Трактирщик, должно быть, принял мой вопрос за проявление желания поговорить – он наклонился поближе и, подмигнув, прошептал:
– Ты заметил красотку с Цирказе в углу?
Я, конечно, не обратил на нее внимания, но теперь, оглянувшись, понял, что трактирщик мне не поверит, если я в этом признаюсь.
Женщина, сидевшая в одиночестве за столом в углу, была поразительно красива: с золотистыми волосами и глазами того же цвета, что и сапфиры, которые мы иногда находим на берегах потоков у себя на Крыше Мекате. Единственным, что ее несколько портило, было отсутствие одной руки. Цирказеанка была в дорожной одежде, носившей следы пребывания в морской воде; от нее пахло солью, усталостью и еще чем-то, чего я не мог определить, но все перекрывал сильный аромат Духов. Это была какая-то разновидность тропических благовонии – шипр, пачули или нард… Я не мог сказать с уверенностью.
– И что же эта мечта моряка делает вечером одна в зале гостиницы? – продолжал трактирщик. – Вот что я хотел бы знать!
Я пожал плечами.
– Дела идут все хуже и хуже, – вздохнув, переменил тему трактирщик. Он придвинулся ко мне, и его кругленький животик уперся в крышку стола. – Это все священнослужи-телифеллиане виноваты. Они не одобряют выпивку. Они не одобряют игру в карты. Им не по вкусу музыка и танцы. Они не выносят шлюх и любителей заключать пари. Словом, они запрещают все, что может хоть чем-то порадовать человека. Ну, я бы и не возражал против этого, если бы они держали свои взгляды при себе, так нет: им непременно нужно заставить тех, кто их богу не поклоняется, чувствовать себя виноватыми, а уж своих единоверцев они за такое в тюрьму бросают. Дошло до того, что, когда феллиане заходят сюда пообедать, все пьянчуги разбегаются.
Я поразился. Когда я в последний раз был на побережье, до подобных крайностей дело не доходило.

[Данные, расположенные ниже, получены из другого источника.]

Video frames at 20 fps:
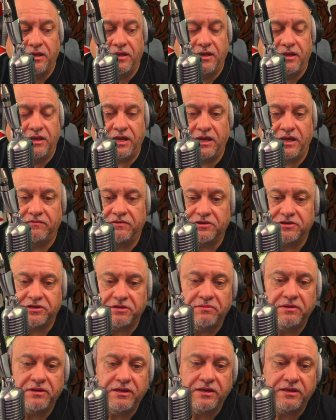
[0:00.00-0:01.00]
If the
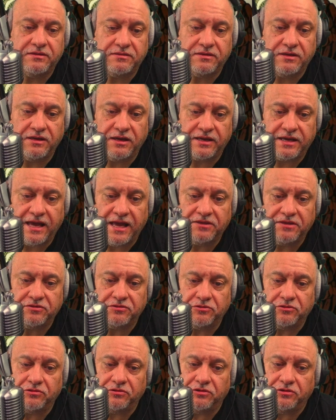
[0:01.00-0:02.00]
shipment is
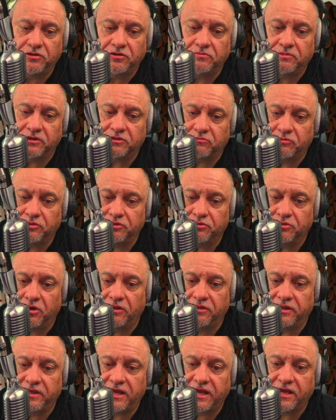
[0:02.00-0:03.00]
canceled, you must withdraw
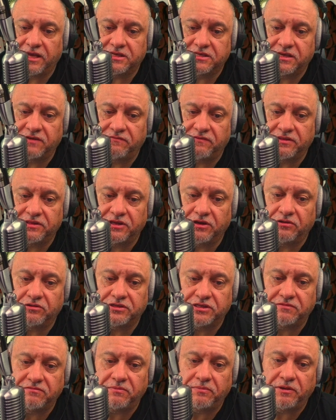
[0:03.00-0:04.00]
the ISF and tell
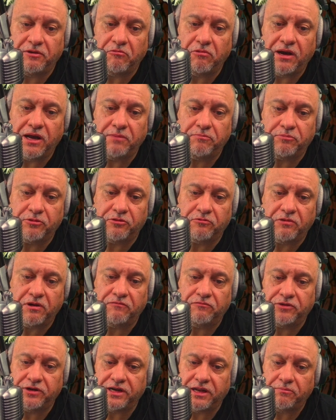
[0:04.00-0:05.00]
CBP why per
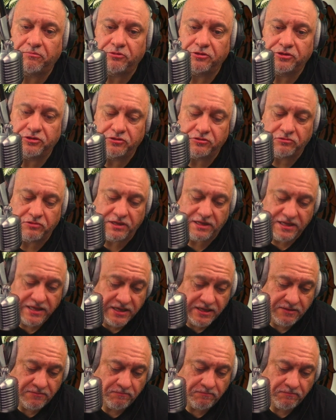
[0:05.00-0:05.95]
149.2E.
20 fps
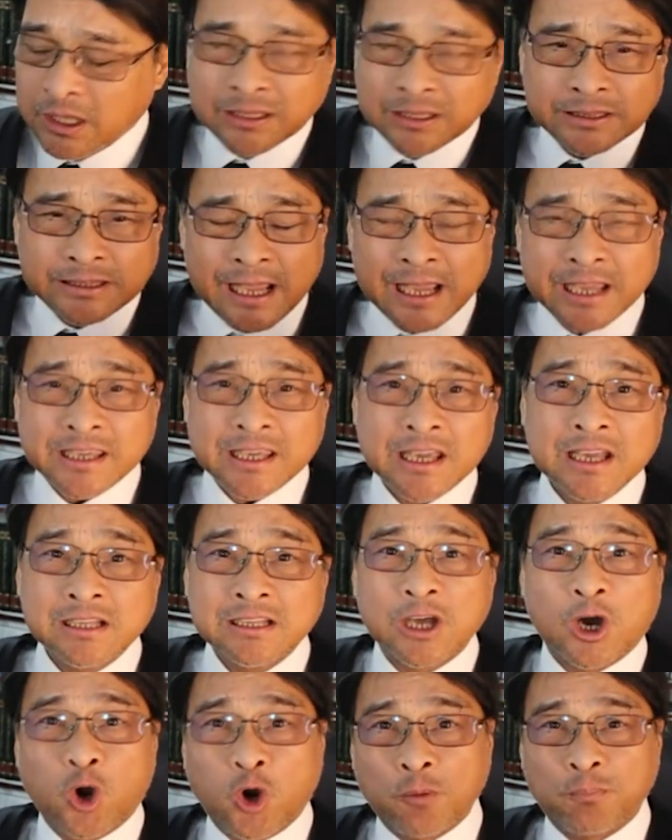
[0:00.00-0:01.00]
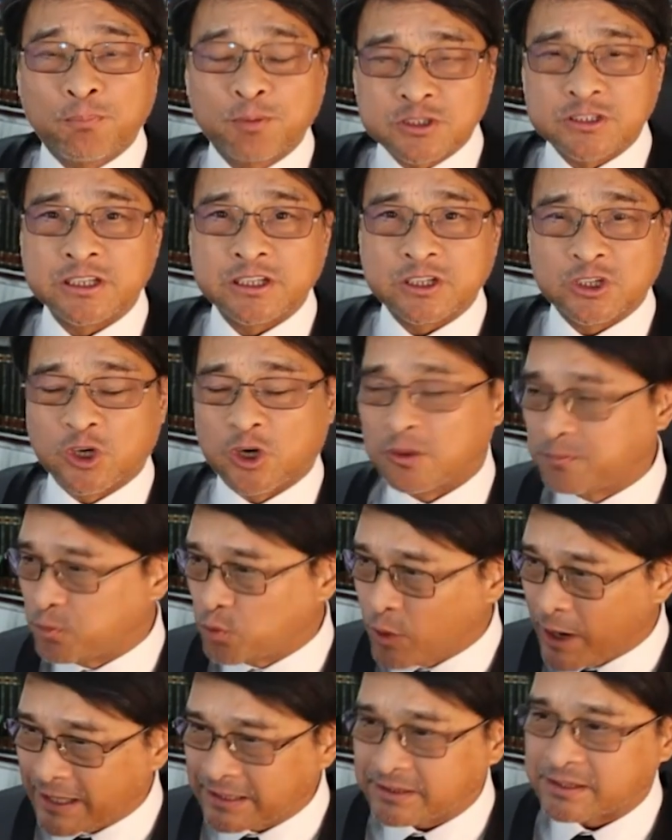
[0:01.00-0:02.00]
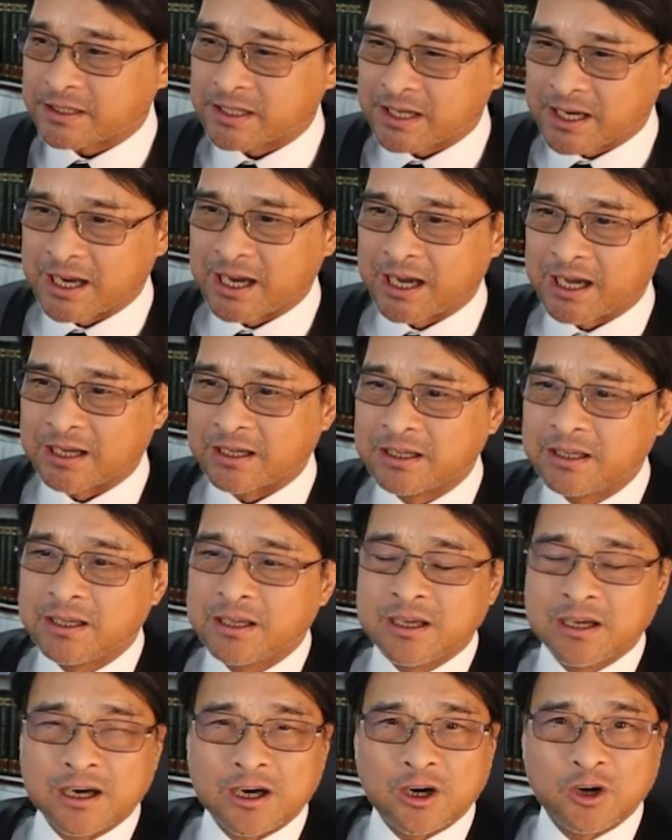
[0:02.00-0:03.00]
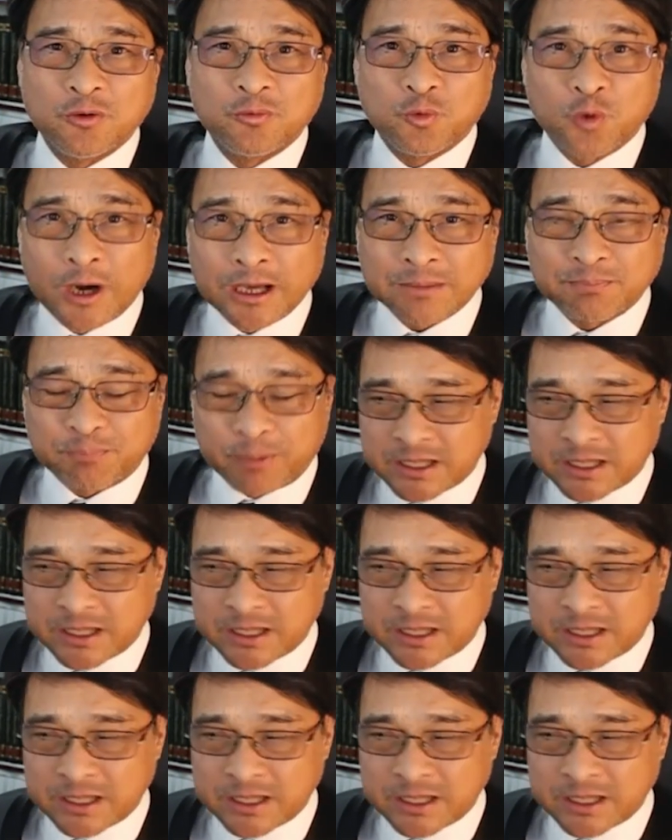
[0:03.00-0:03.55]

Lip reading: taking the opposite of what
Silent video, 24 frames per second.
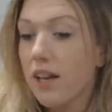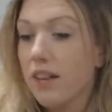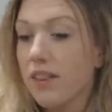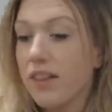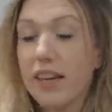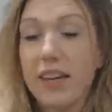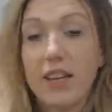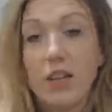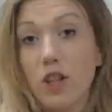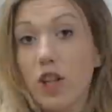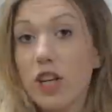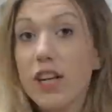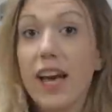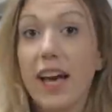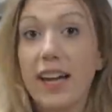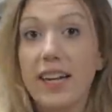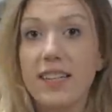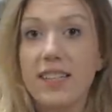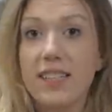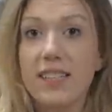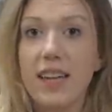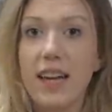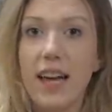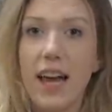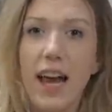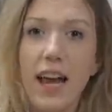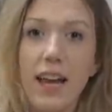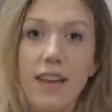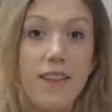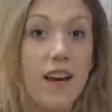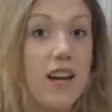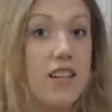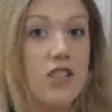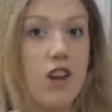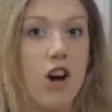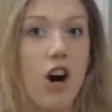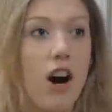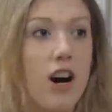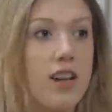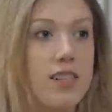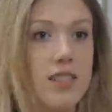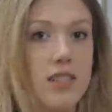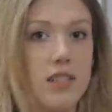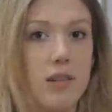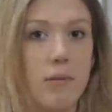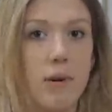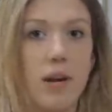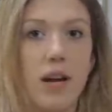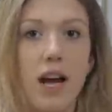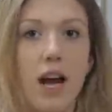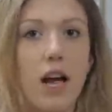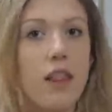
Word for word: they can look at it and say, hey, that's awesome.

Я, правда, стал гораздо меньше путешествовать с тех пор, как мы с Джастрией расстались, однако я оставался врачом, а некоторые растения и другие ингредиенты лекарств раздобыть на Небесной равнине было нельзя. Прибрежные леса Мекате, может быть, и тянулись узкой полосой, окаймлявшей нагорье, тонкой оборочкой между склонами и морем, но в них росло такое множество разных растений, что у ботаника дух захватывало, а врач мог собрать там бесценные сокровища. Поэтому я спускался с Крыши Мекате по крайней мере раз в год, или покупая нужные мне снадобья в лавках, или собирая растения в лесах. Я всегда старался сделать эти вылазки короткими: то, что я видел на берегах Мекате, неизменно разбивало мне сердце.
Трактирщик продолжал болтать:
– Вы, жители Небесной равнины, имеете голову на плечах. Вы ведь не поклоняетесь Фелли, верно?
Я покачал головой и даже фыркнул от одной мысли, что горцы, разводящие селверов, могут принять эту доктрину. Мы были слишком практичны и слишком довольны жизнью. О, проповедники-феллиане пытались проникнуть на наше нагорье со своими идеями, так же как и менодиане, но все они наталкивались на непробиваемую стену равнодушия и в конце концов отправлялись со своими представлениями о боге, грехе и загробной жизни куда-нибудь в другое место.